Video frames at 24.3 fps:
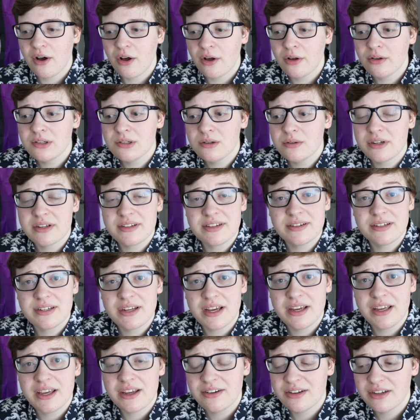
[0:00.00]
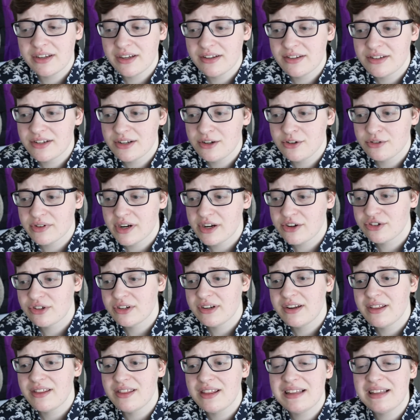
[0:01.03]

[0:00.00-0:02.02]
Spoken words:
also doesn't take into consideration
_ _ _ _ _
=== What is expected ===
Copy out the whole listing exactly, and don't carry over any pictures.

=== Task output ===
Video frames at 24.3 fps:
[0:00.00]
[0:01.03]

[0:00.00-0:02.02]
Spoken words:
also doesn't take into consideration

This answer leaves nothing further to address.